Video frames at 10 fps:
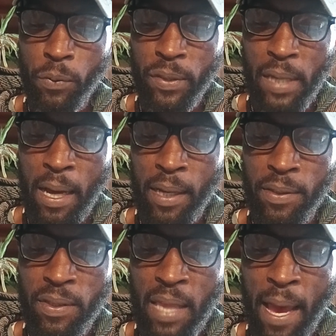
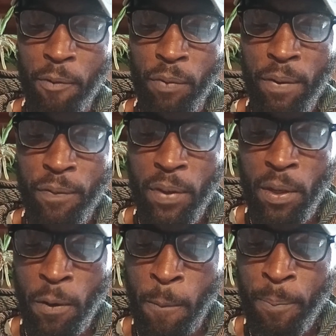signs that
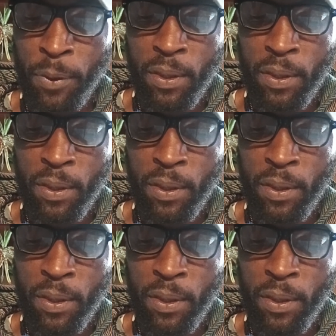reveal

...

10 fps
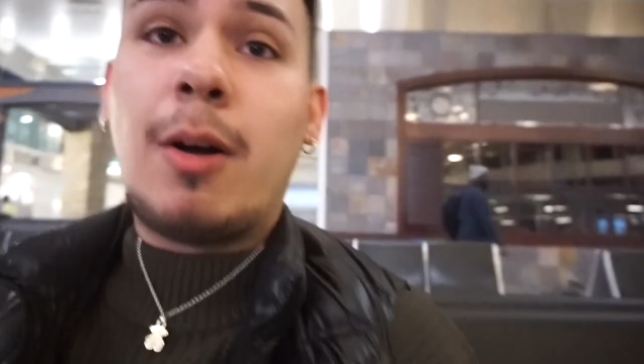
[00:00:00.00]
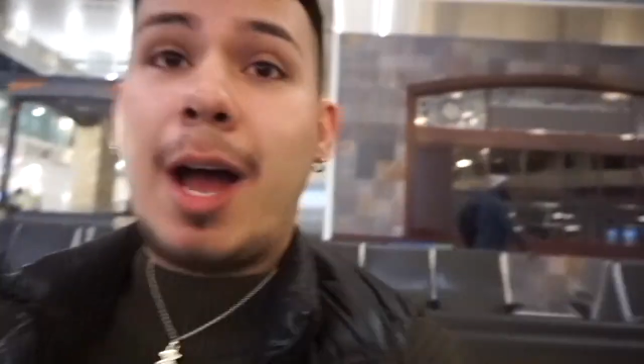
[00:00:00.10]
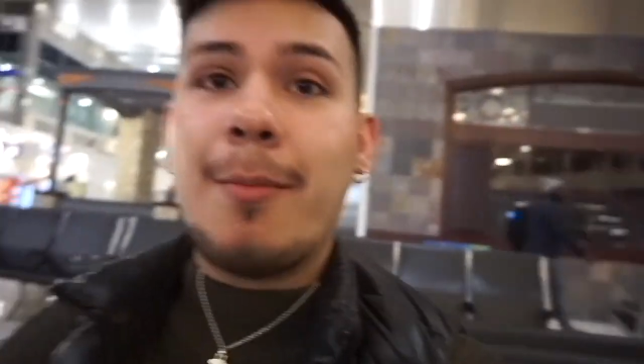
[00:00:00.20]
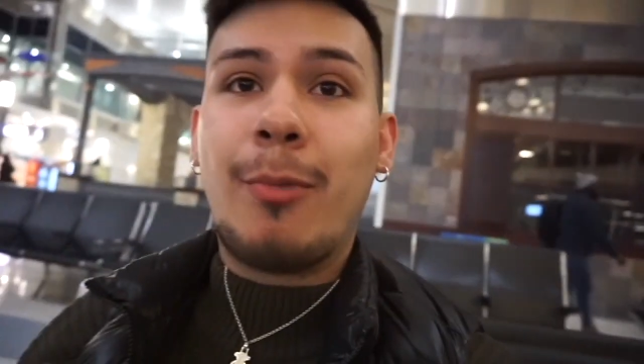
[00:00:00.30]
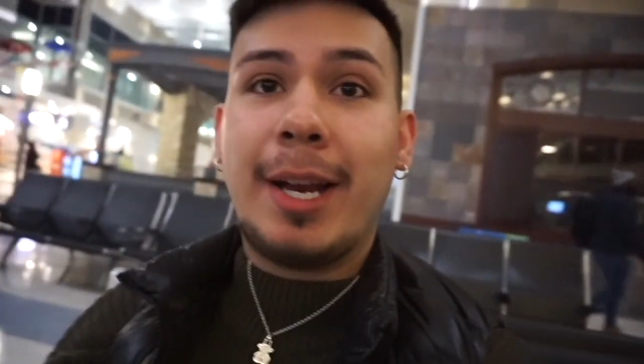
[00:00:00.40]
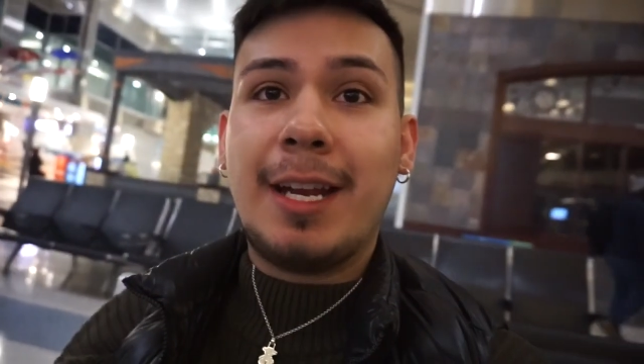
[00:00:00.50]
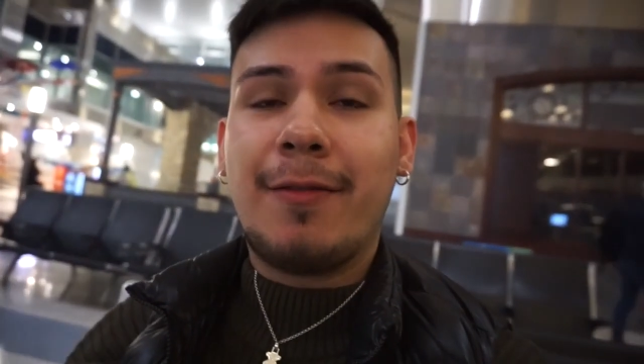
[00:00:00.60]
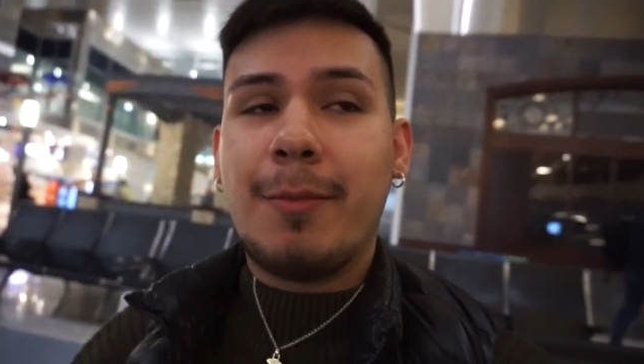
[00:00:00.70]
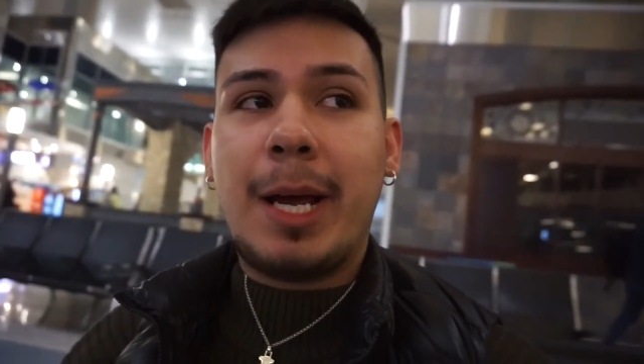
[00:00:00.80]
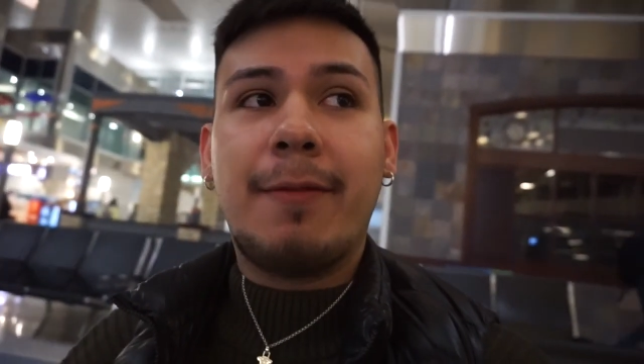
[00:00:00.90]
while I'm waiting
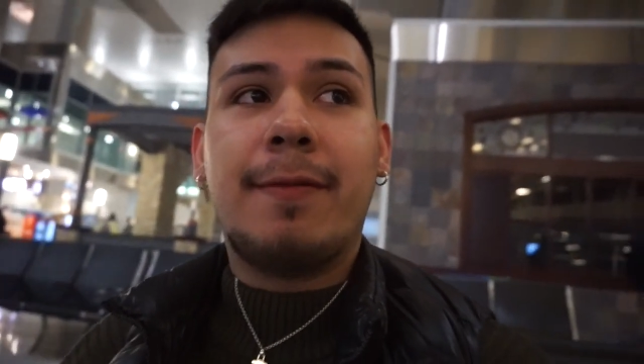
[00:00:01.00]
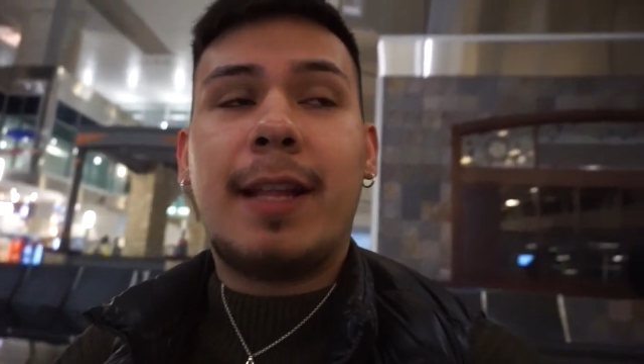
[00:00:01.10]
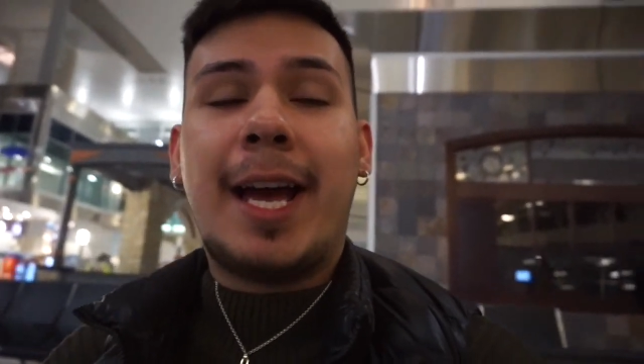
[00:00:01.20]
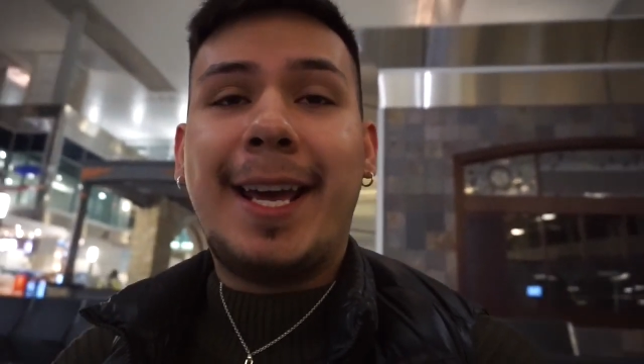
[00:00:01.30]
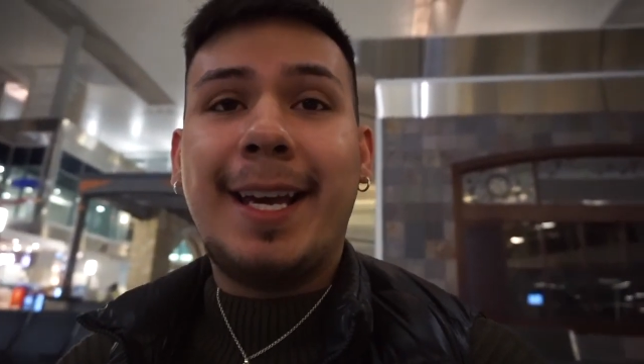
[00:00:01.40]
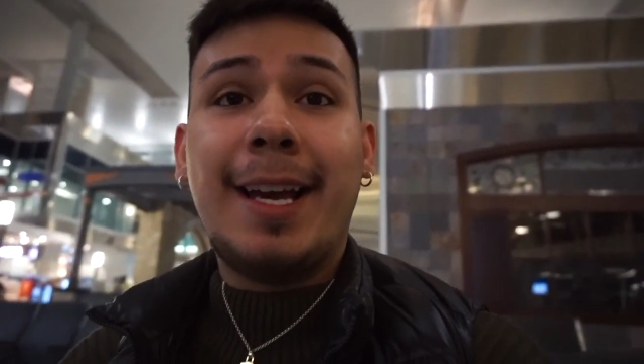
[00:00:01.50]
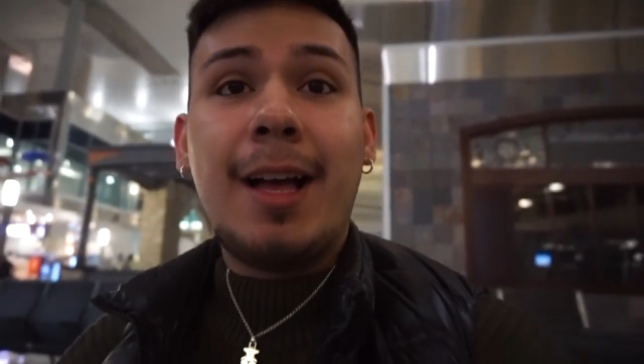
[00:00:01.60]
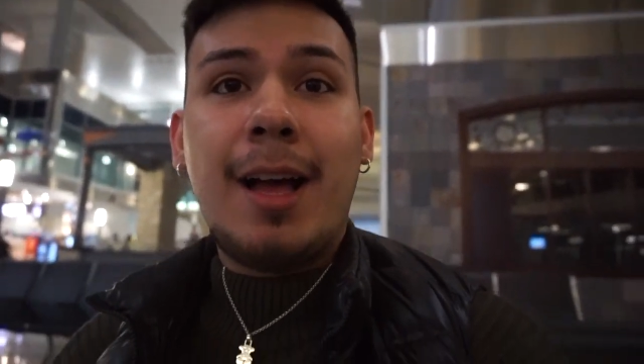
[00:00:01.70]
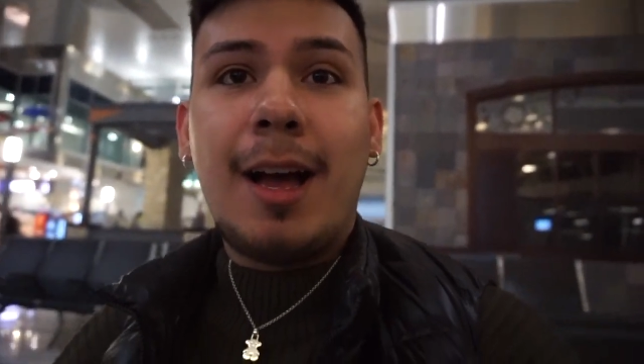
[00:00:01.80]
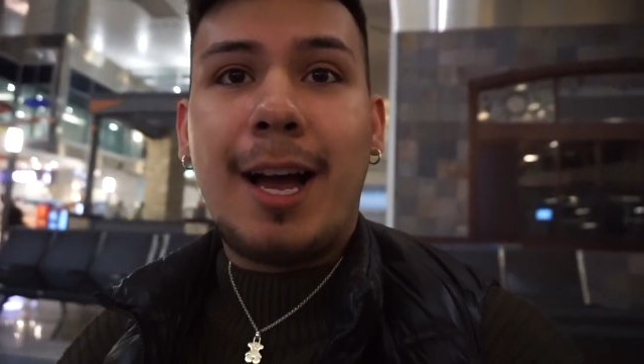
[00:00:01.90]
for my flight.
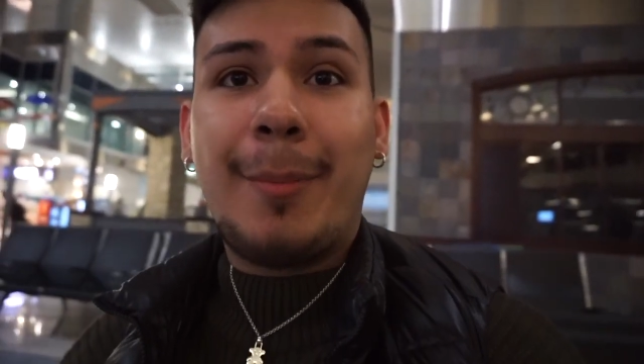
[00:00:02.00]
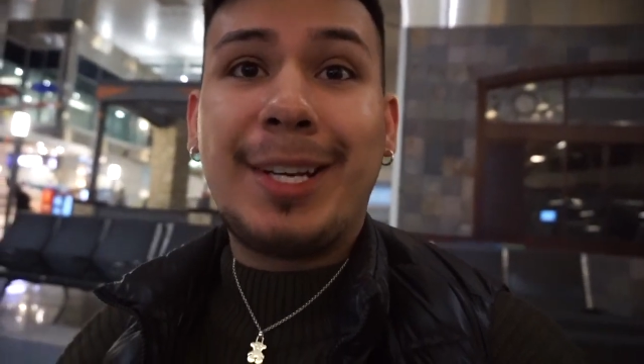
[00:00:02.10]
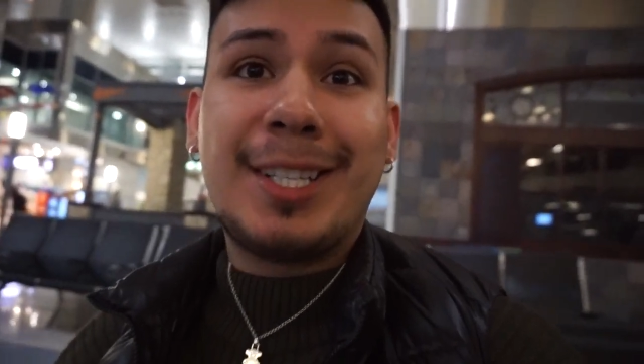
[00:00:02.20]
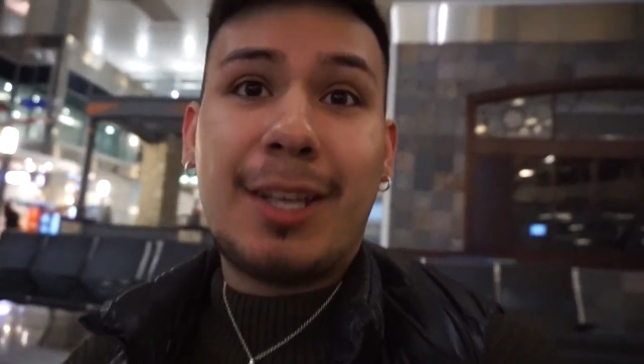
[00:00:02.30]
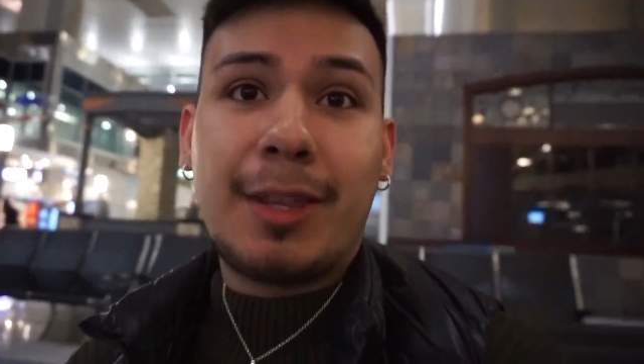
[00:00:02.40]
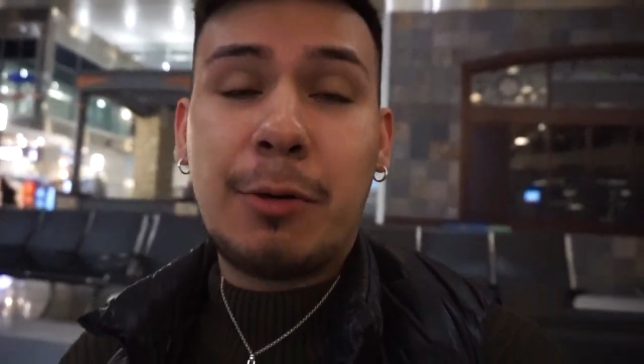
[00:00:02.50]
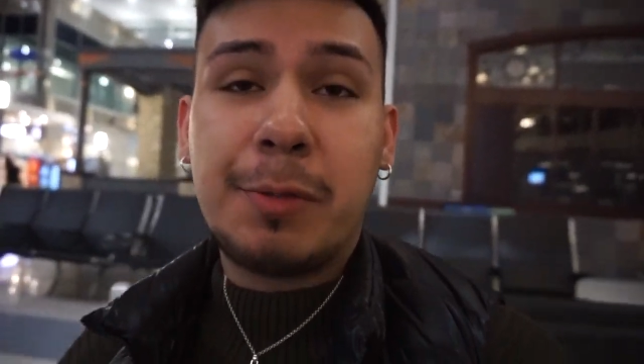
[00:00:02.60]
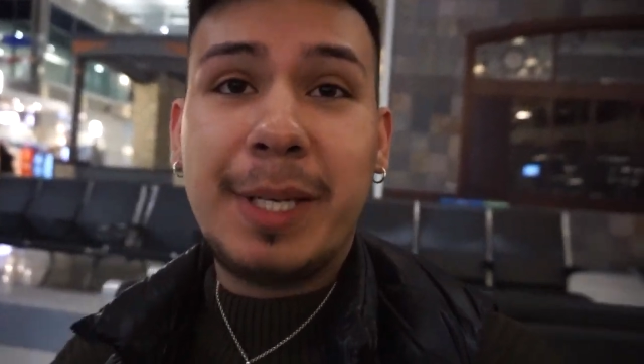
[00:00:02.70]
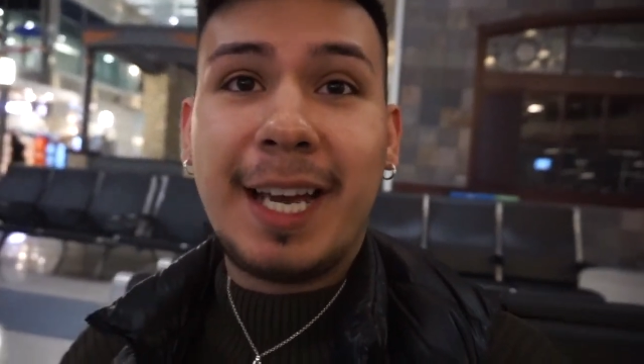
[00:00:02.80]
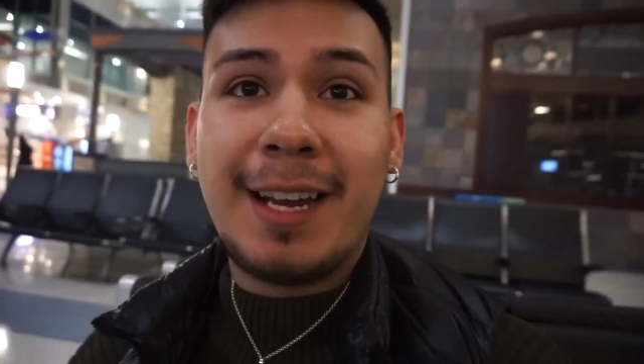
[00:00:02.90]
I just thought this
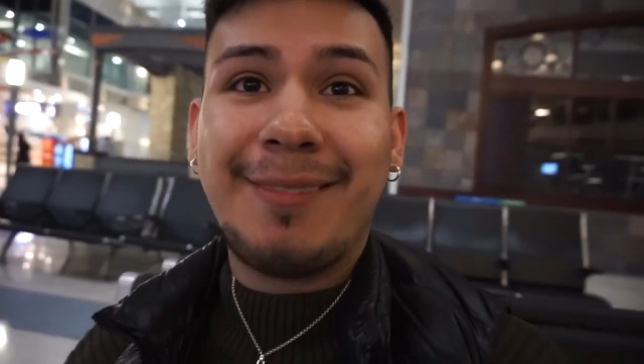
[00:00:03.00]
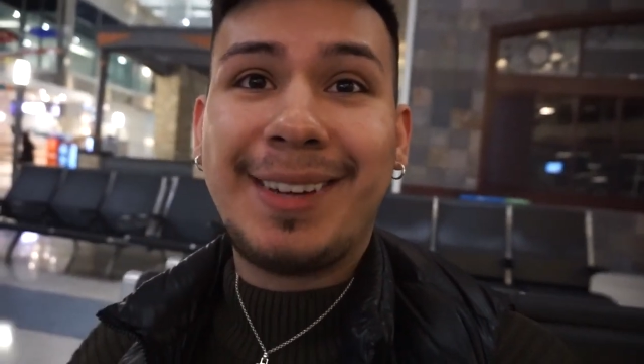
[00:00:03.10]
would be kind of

- Required work -
Precisely those lines above that run from the line with "[00:00:00.00]" up to and including the line with "[00:00:02.80]" are to be set down, with the pictures omitted.

- Solution for this exercise -
[00:00:00.00]
[00:00:00.10]
[00:00:00.20]
[00:00:00.30]
[00:00:00.40]
[00:00:00.50]
[00:00:00.60]
[00:00:00.70]
[00:00:00.80]
[00:00:00.90]
while I'm waiting
[00:00:01.00]
[00:00:01.10]
[00:00:01.20]
[00:00:01.30]
[00:00:01.40]
[00:00:01.50]
[00:00:01.60]
[00:00:01.70]
[00:00:01.80]
[00:00:01.90]
for my flight.
[00:00:02.00]
[00:00:02.10]
[00:00:02.20]
[00:00:02.30]
[00:00:02.40]
[00:00:02.50]
[00:00:02.60]
[00:00:02.70]
[00:00:02.80]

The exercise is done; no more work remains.